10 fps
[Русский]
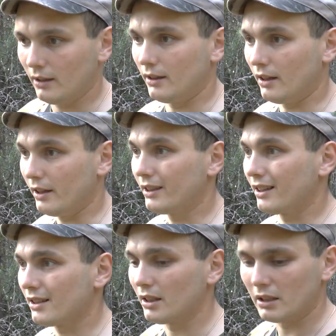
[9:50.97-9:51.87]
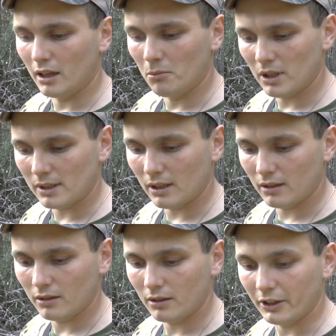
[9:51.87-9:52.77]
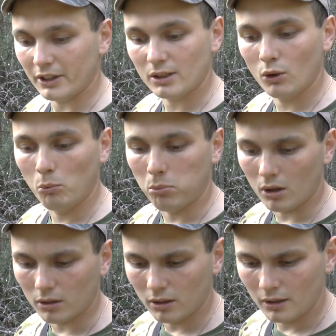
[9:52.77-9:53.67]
на это разрытое место, резко упал.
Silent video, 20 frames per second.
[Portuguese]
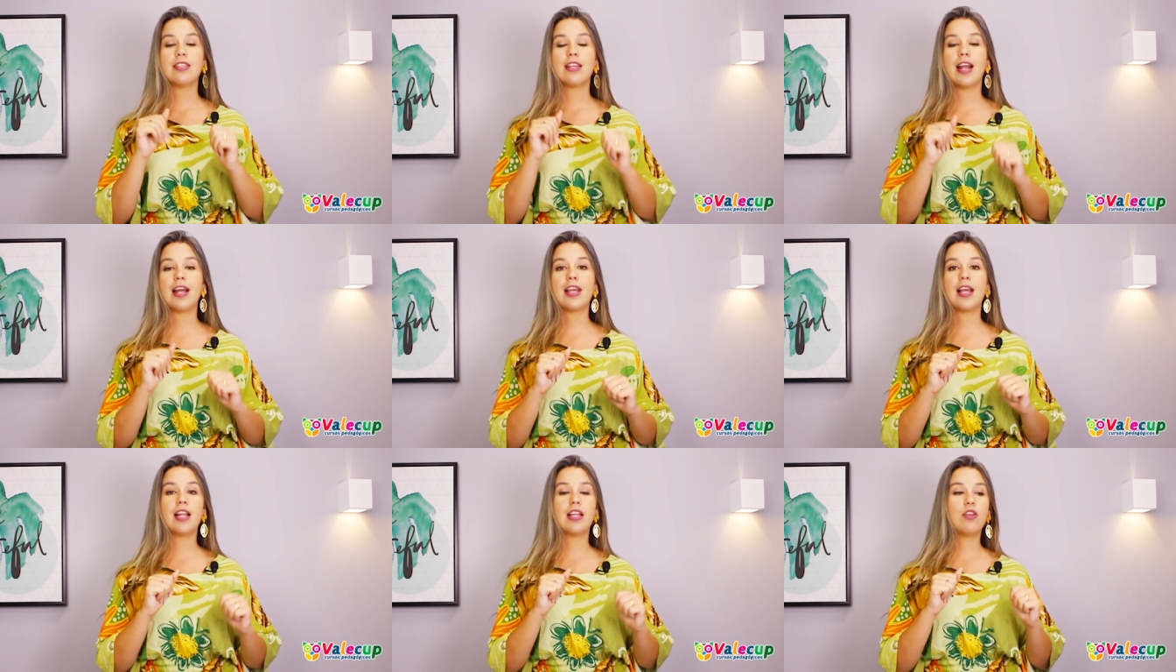
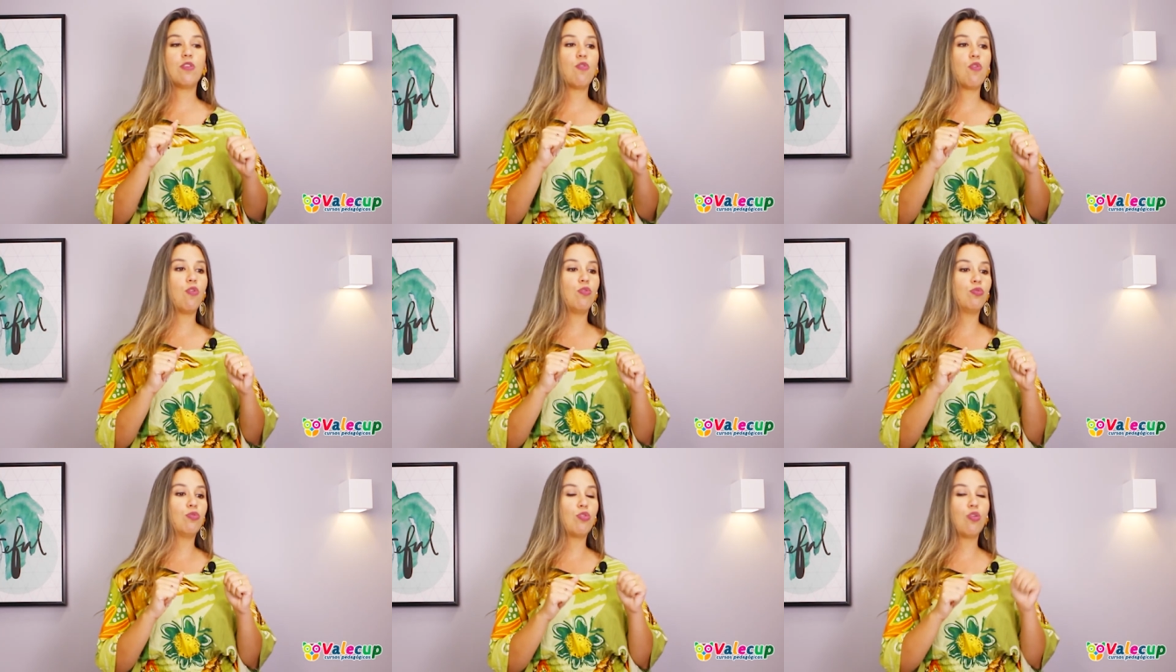Será que ela
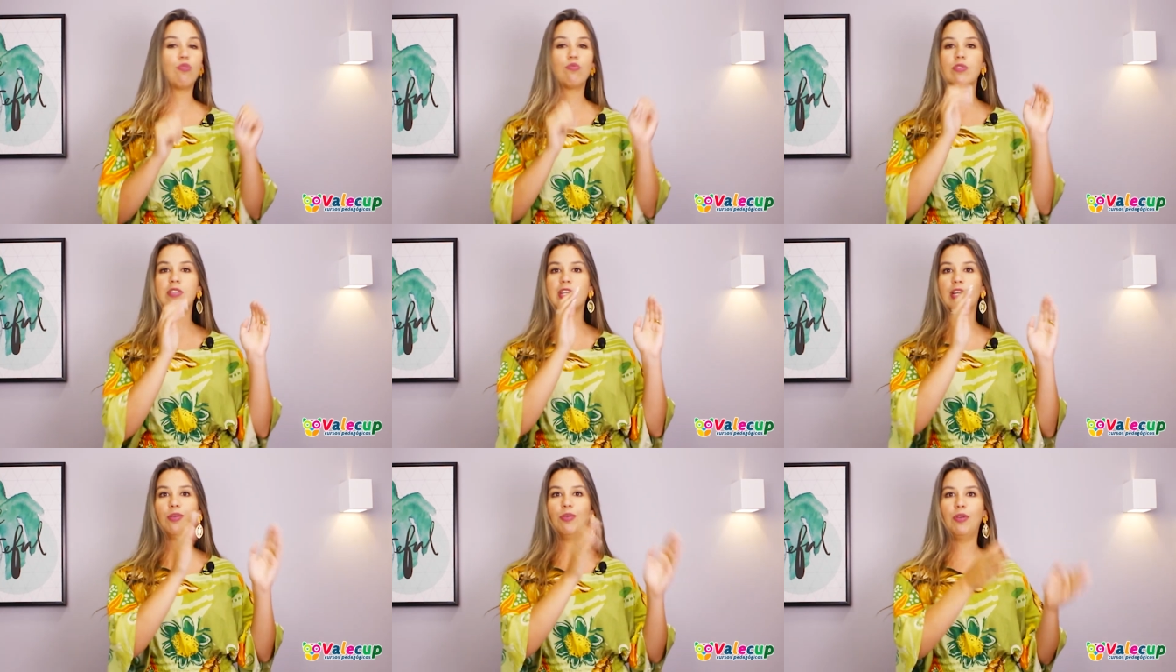encontrou
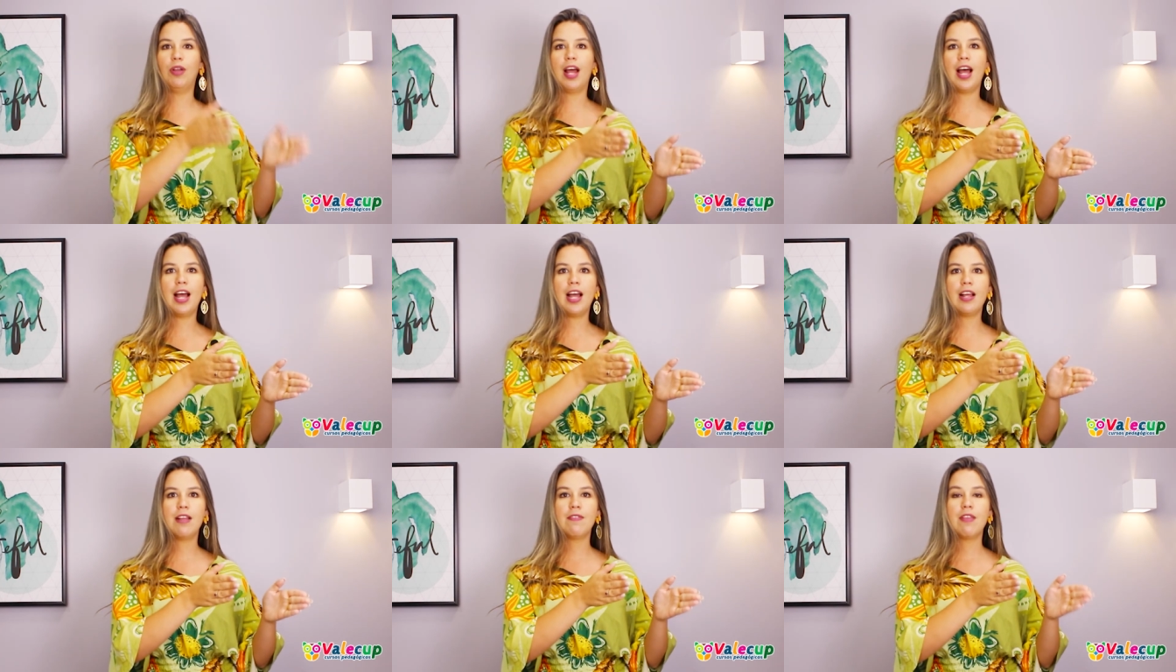um
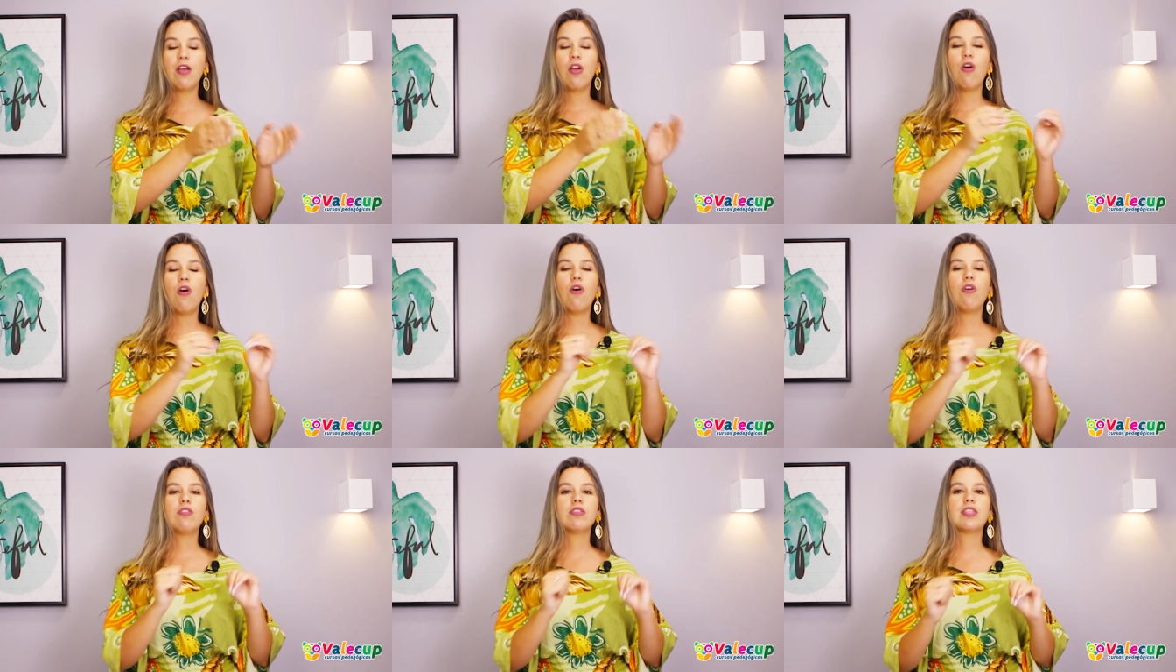celular
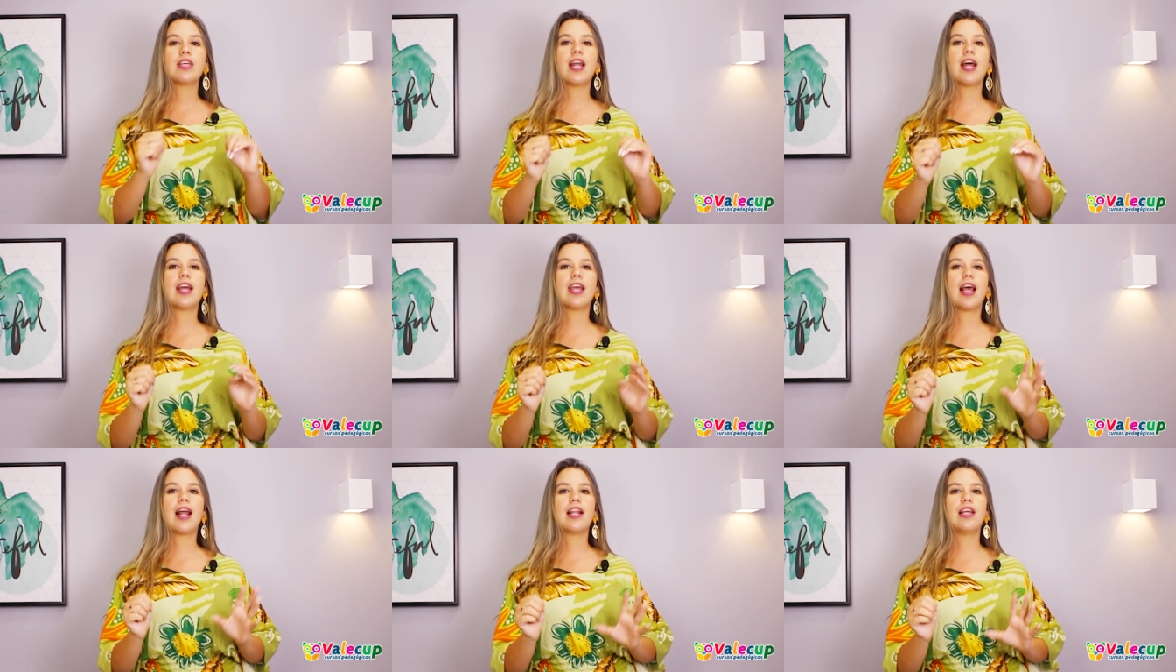ou
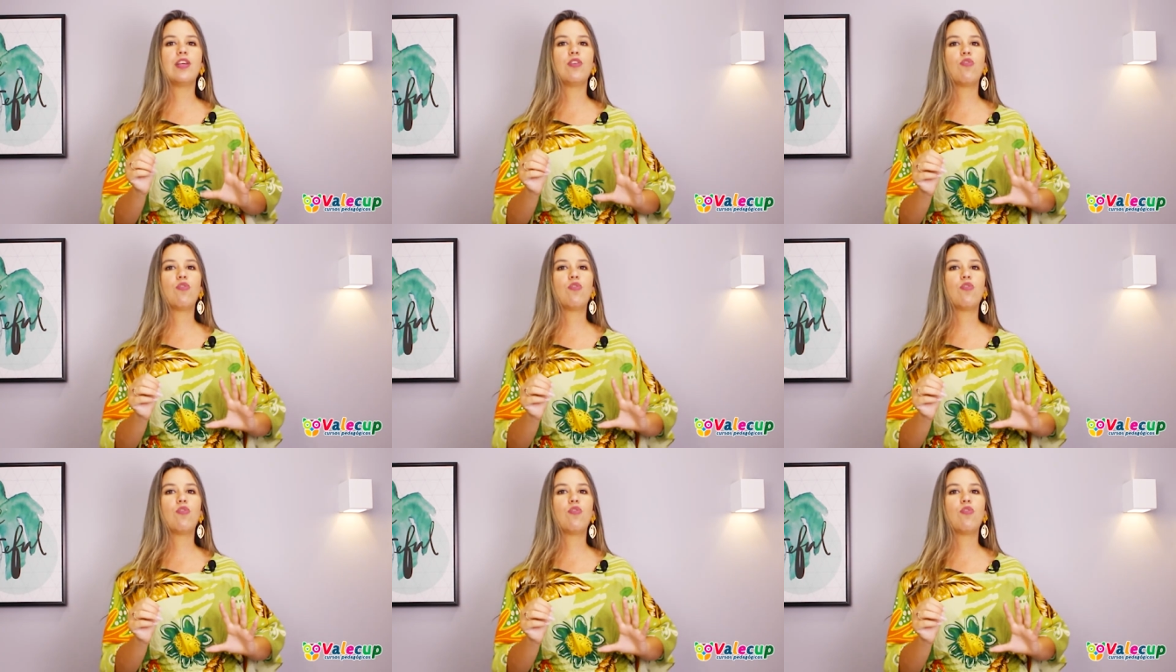será que ela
=-=-=-=-=
EXERCISE: Leave the pictures out and print the whole listing precisely.

SOLUTION TO THE EXERCISE:
10 fps
[Русский]
[9:50.97-9:51.87]
[9:51.87-9:52.77]
[9:52.77-9:53.67]
на это разрытое место, резко упал.
Silent video, 20 frames per second.
[Portuguese]
Será que ela
encontrou
um
celular
ou
será que ela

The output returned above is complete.